(Source records)
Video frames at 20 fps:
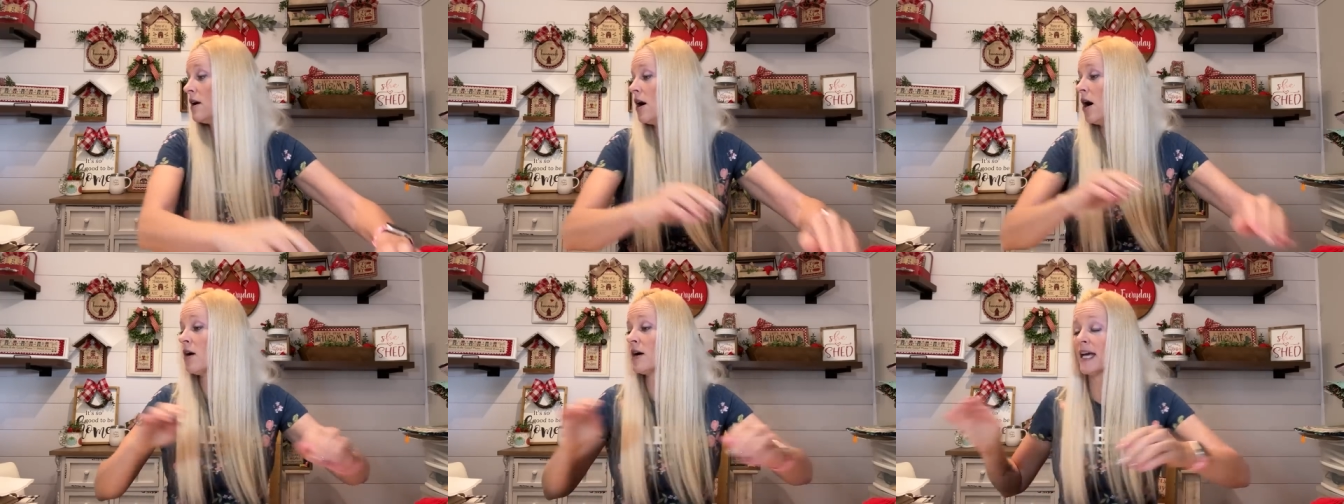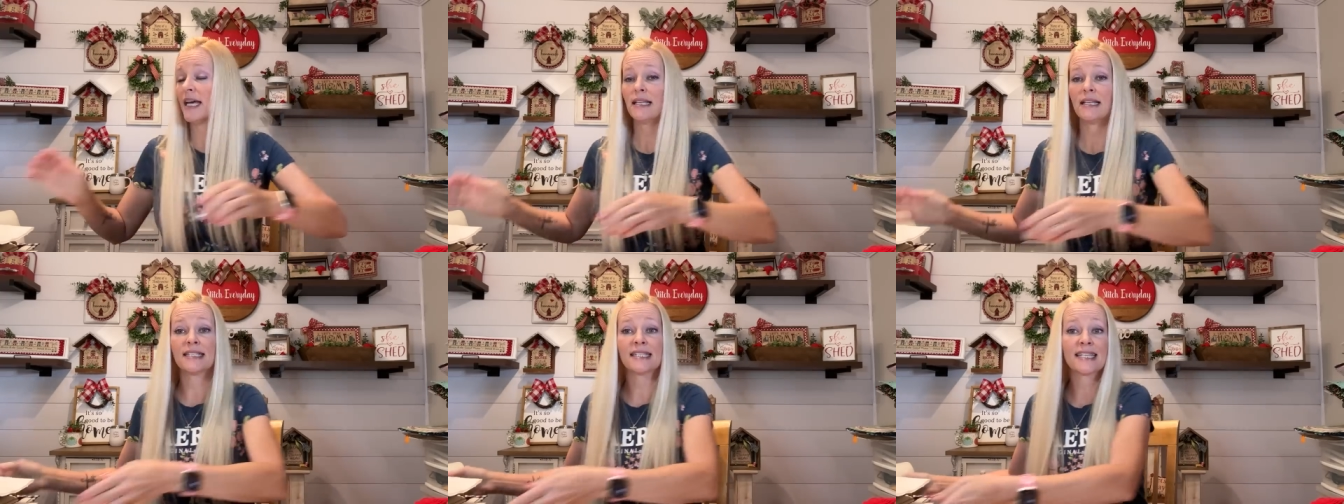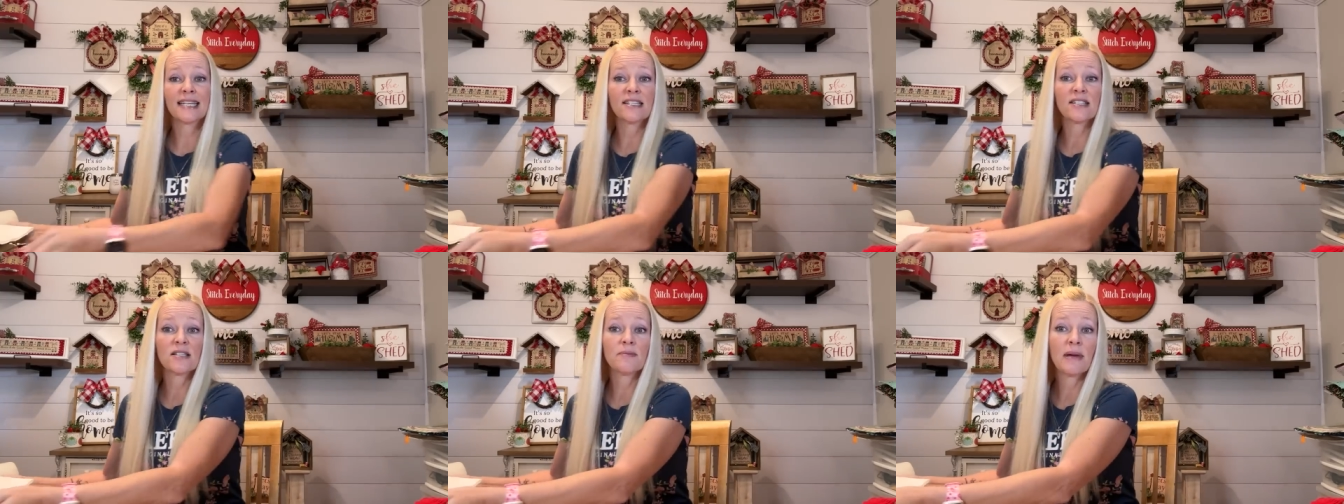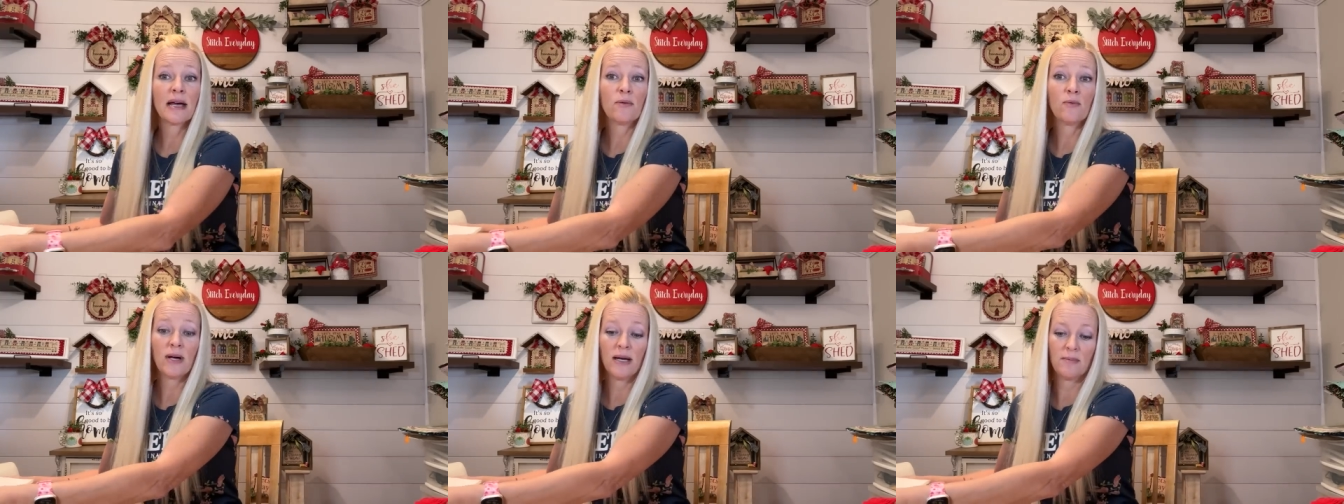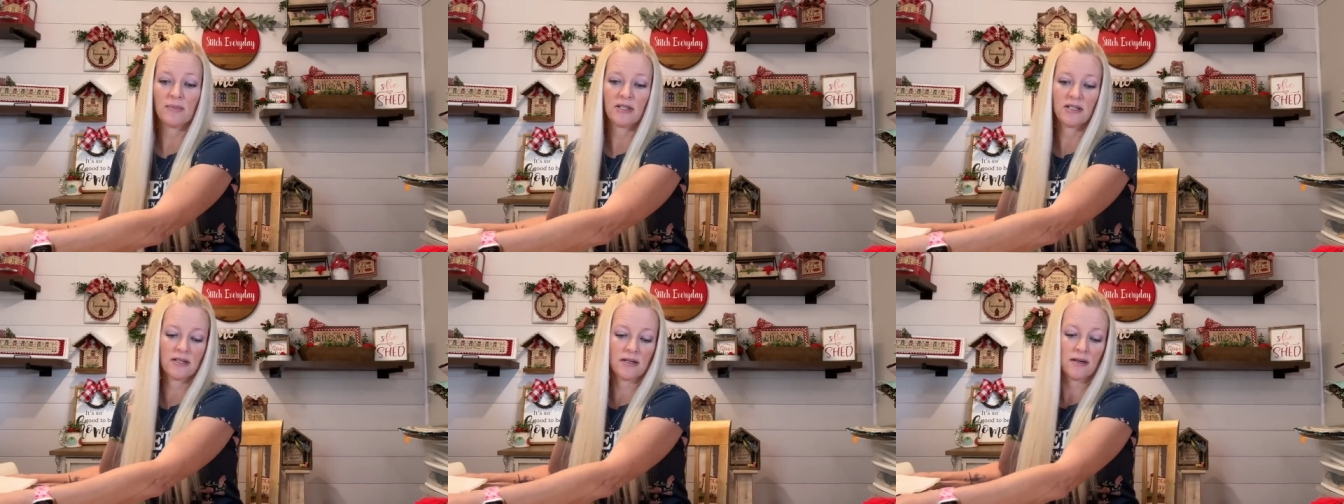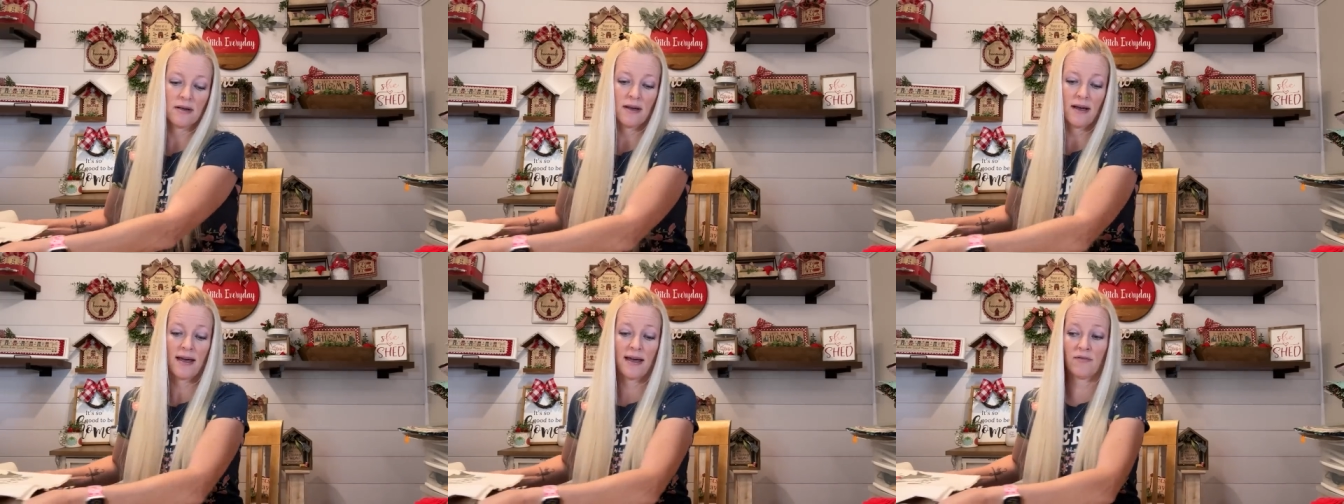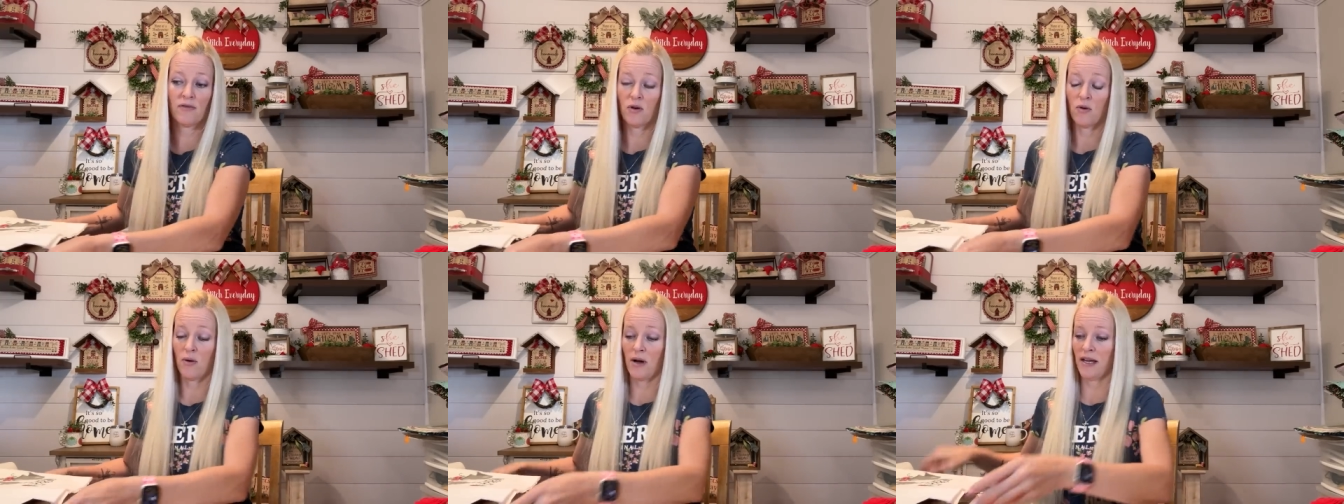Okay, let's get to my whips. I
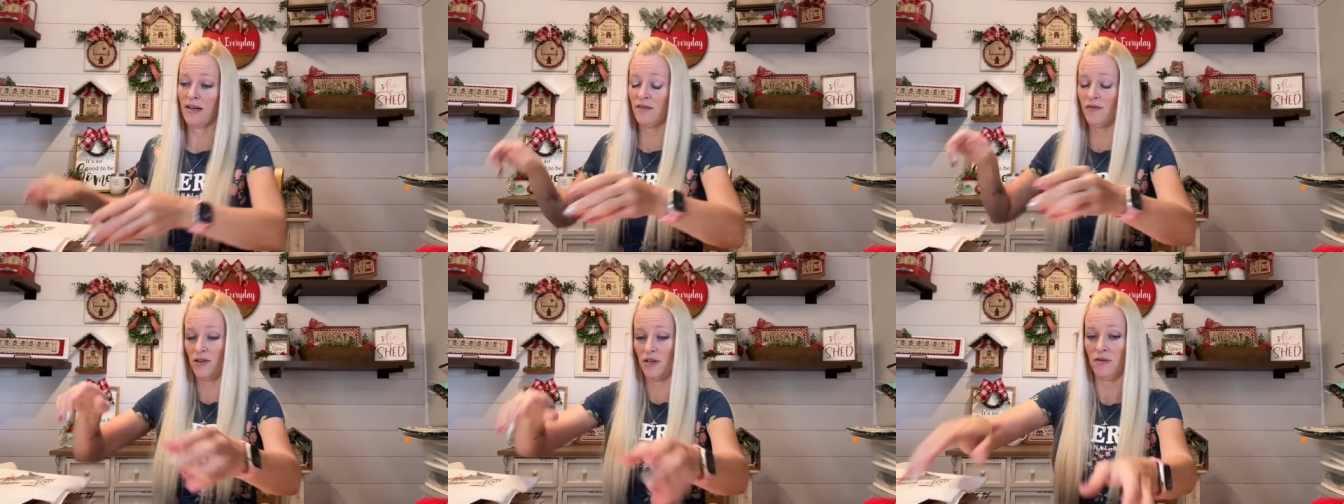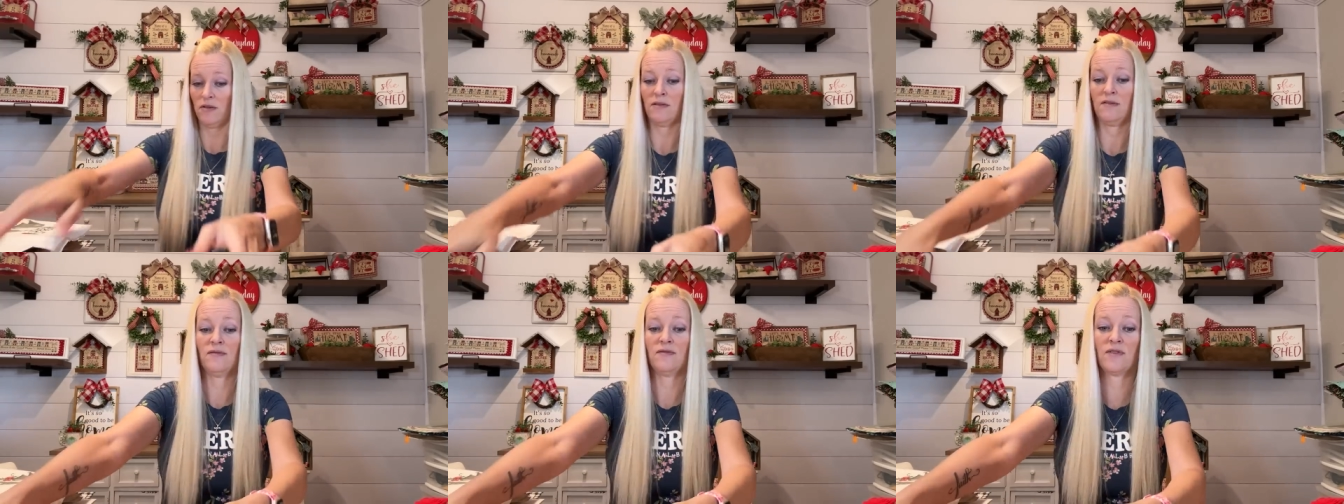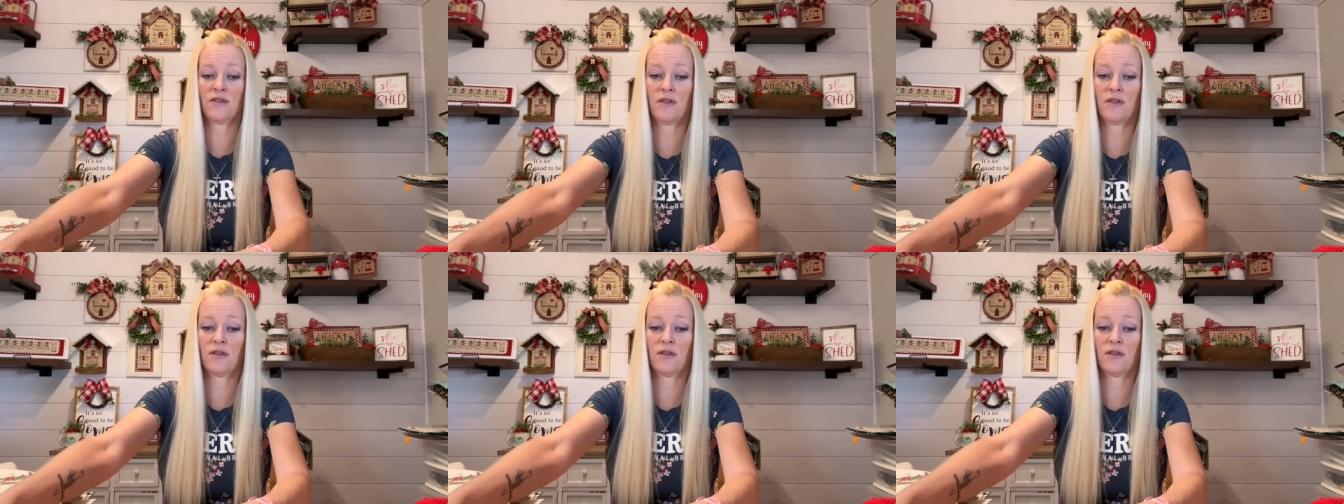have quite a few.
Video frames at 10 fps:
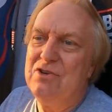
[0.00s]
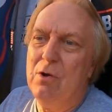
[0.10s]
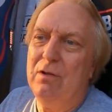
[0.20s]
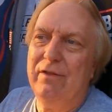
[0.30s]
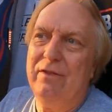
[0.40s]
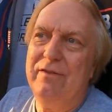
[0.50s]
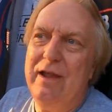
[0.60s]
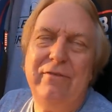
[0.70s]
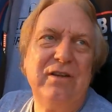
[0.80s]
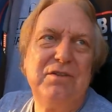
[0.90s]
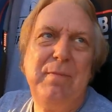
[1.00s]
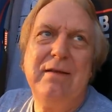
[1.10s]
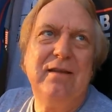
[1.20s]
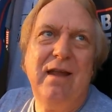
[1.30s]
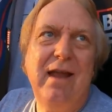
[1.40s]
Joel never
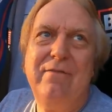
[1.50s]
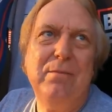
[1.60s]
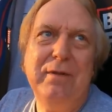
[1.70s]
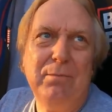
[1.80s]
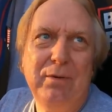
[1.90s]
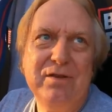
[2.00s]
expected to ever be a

● What you should do
When you copy the entries, keep every word exactly as it stands and drop any pictures.

● Answer below
Video frames at 20 fps:
Okay, let's get to my whips. I
have quite a few.
Video frames at 10 fps:
[0.00s]
[0.10s]
[0.20s]
[0.30s]
[0.40s]
[0.50s]
[0.60s]
[0.70s]
[0.80s]
[0.90s]
[1.00s]
[1.10s]
[1.20s]
[1.30s]
[1.40s]
Joel never
[1.50s]
[1.60s]
[1.70s]
[1.80s]
[1.90s]
[2.00s]
expected to ever be a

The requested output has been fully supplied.